If you’re having a ‘play’, for want of a better word, in uploading data into object storage to use with something like ADW then you’re in luck – I thought I would put together a few things in a short series of blogs which would help make that easier.
This will hopefully solve a few issues, and ultimately stop you having to use your home WiFi and laptop as a middle man when moving data about. You can’t upload a 10GB CSV file while also watching Love Island.
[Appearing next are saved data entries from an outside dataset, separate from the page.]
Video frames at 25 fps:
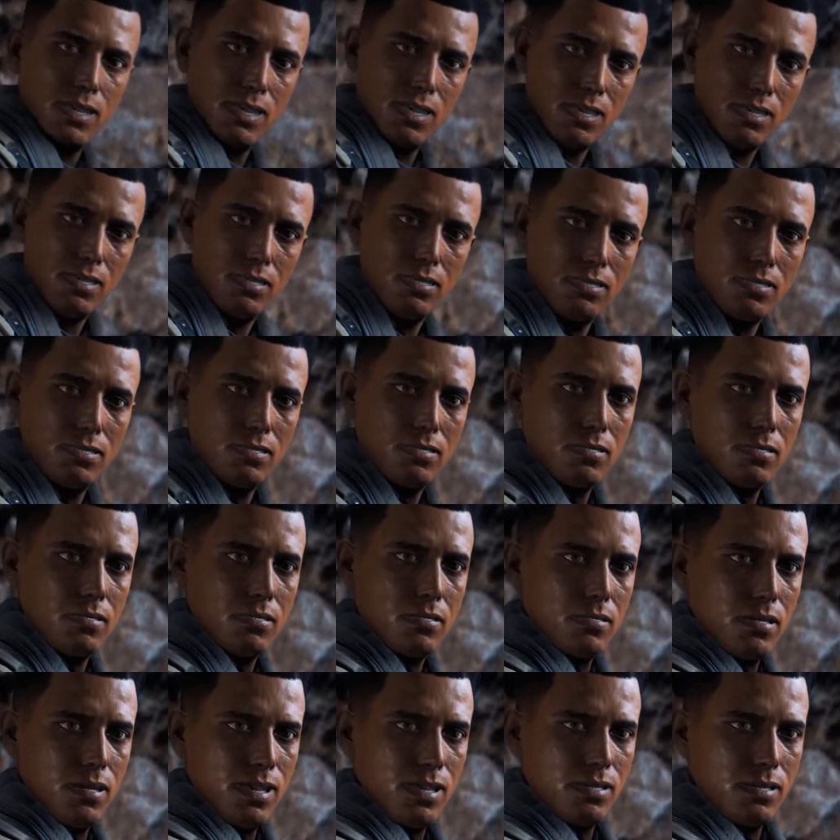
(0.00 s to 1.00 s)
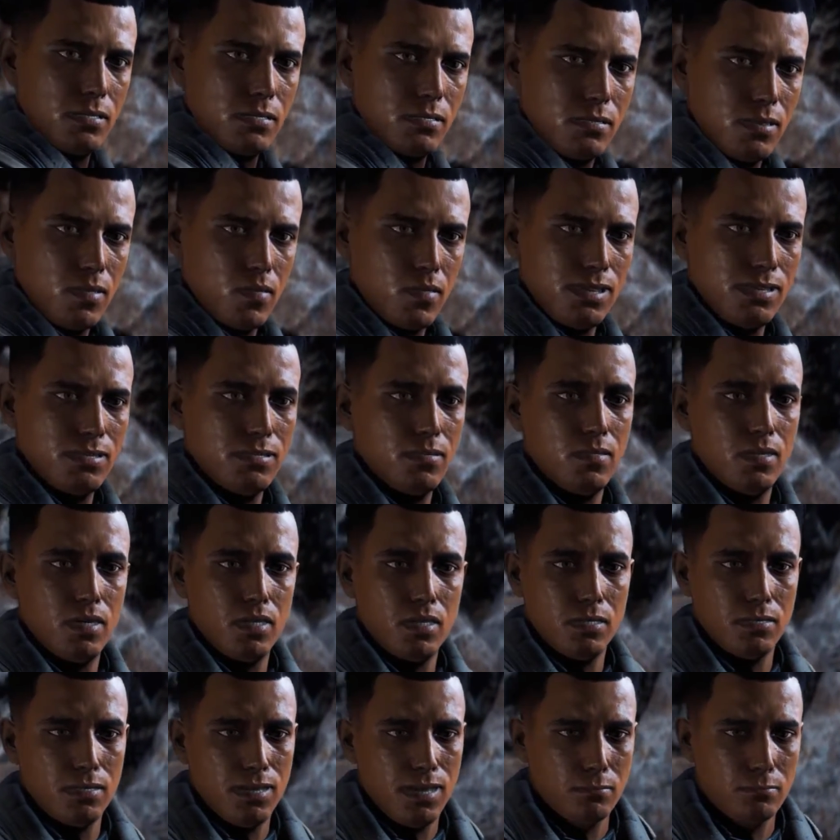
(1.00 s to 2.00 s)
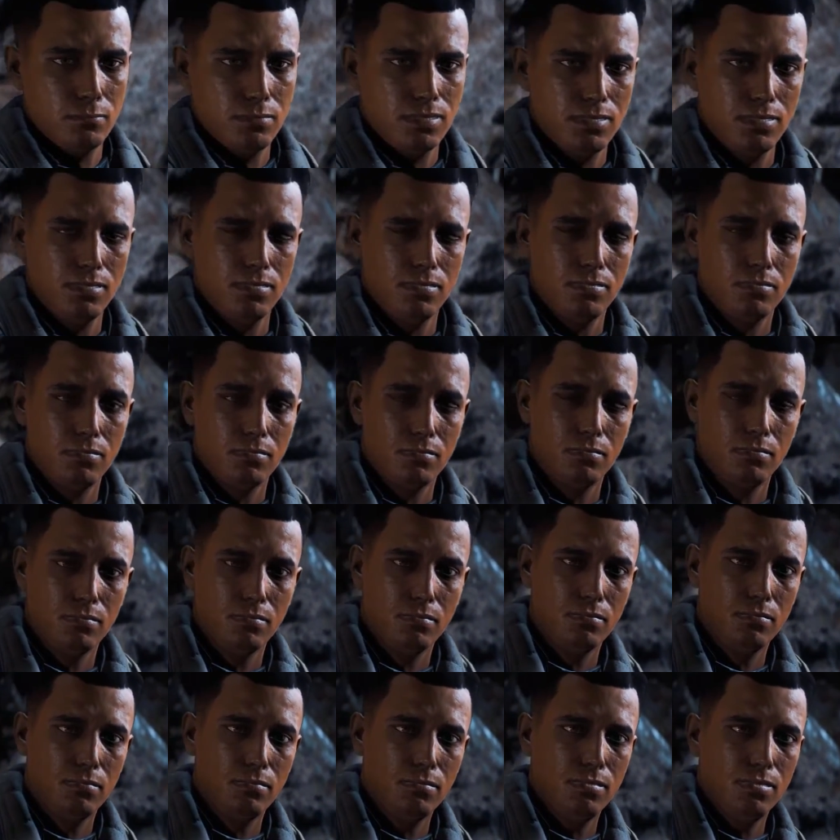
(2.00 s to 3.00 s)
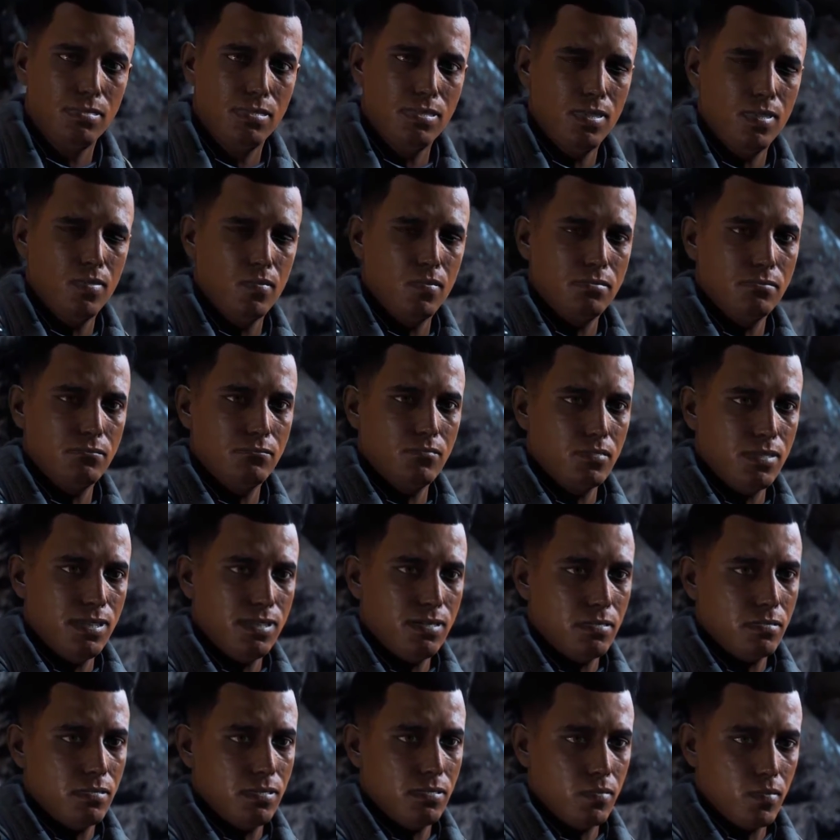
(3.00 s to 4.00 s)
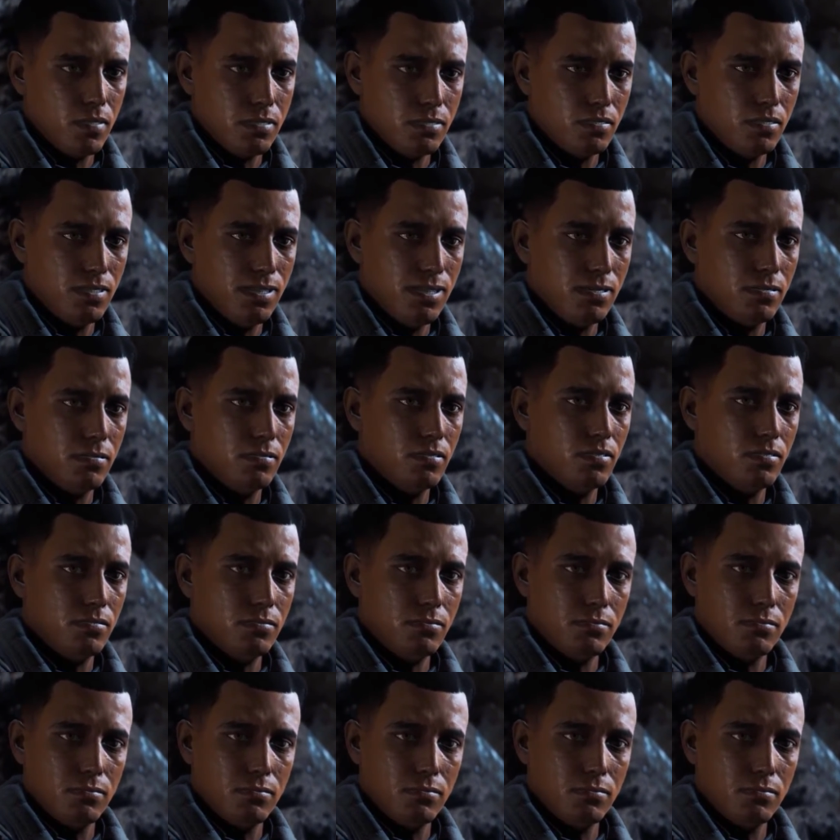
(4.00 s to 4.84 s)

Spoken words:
I liked the way you looked at me. I was afraid that would change.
First you need a VM in OCI; creating this is pretty straightforward so I’m going to skip that bit. The only thing I would say is that if you create a VCN with the default settings, remove the default inbound security rules for SSH and PING from 0.0.0.0/0 i.e. the known universe. Instead replace with the IP from ‘whatismyip.com’ or your company corporate IP (assuming this is just for testing with and not using VPNs).
Once you have the VM with a public subnet and IP and you can access it, to quickly download data from something like Kaggle I would use the Chrome download extensions. These translate the URL on your laptop to a curl or wget command which can be copied and pasted onto the VM and executed.
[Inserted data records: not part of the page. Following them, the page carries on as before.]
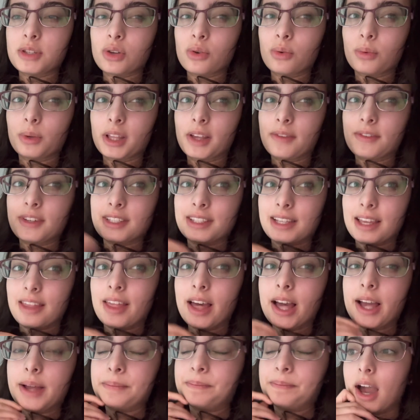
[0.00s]
you don't really have to say
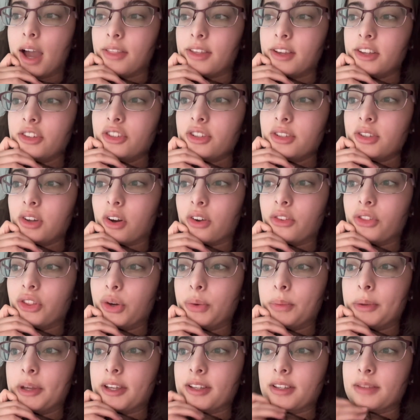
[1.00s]
that. I think it's just hard
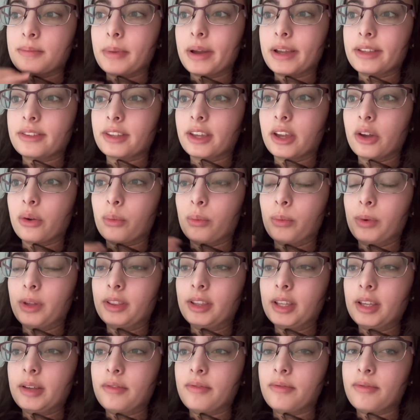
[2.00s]
though because mine's like a
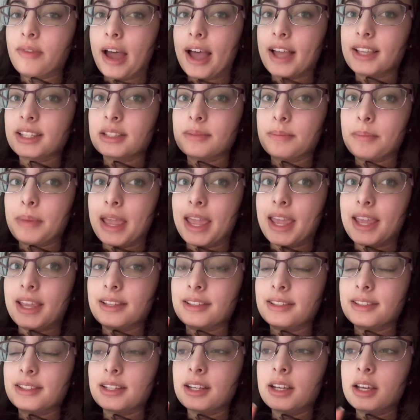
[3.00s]
really
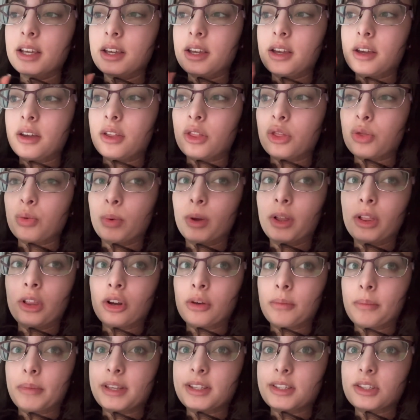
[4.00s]
fast-paced
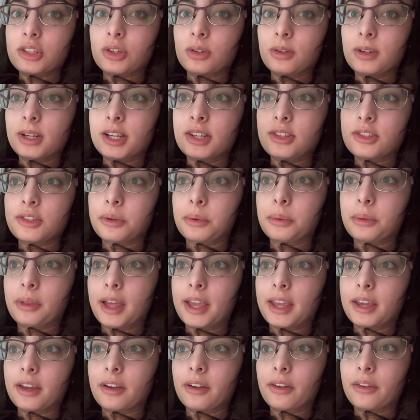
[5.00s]
thriller mystery, so
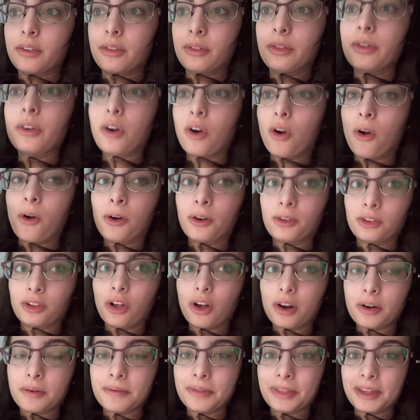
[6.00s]
like there are a
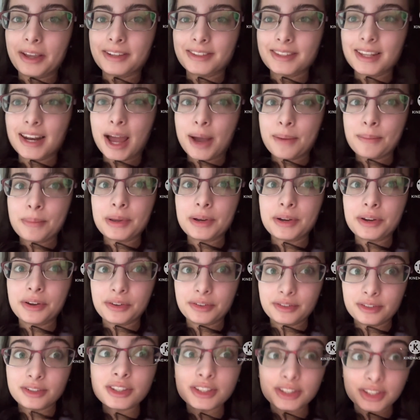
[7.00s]
lot of things that happen
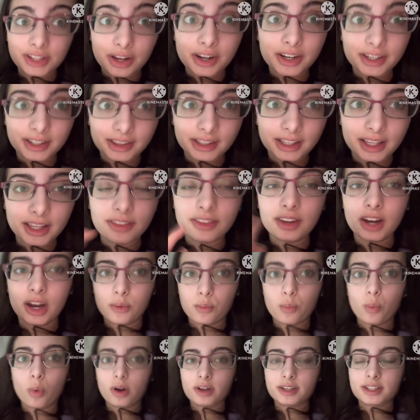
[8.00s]
suddenly that I
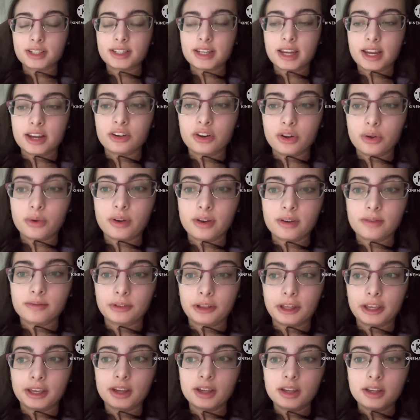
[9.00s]
want to take note of,
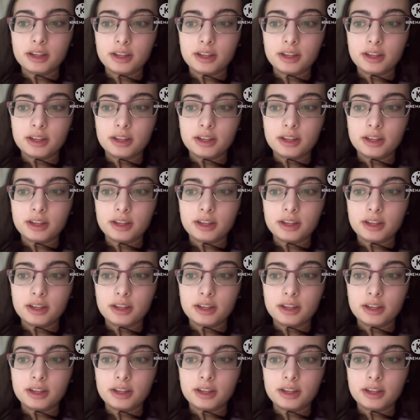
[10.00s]
like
Copy and paste as is the to VM and it’s done in 7 seconds…Oracle has much better download speed than my WiFi.
So now you have the data on the VM, you want to upload it to object storage. When you create buckets in OCI it’s in a specific compartment and region, and more importantly it’s private.
Now there are a few ways to upload that data. If you’re trying to get it done quickly you might try the following; making the bucket public and using admin credentials for the user, and just throwing the data up there. Unfortunately, that’s probably not a great idea. It’s quite easy to be slightly more secure than that, without too much extra hassle.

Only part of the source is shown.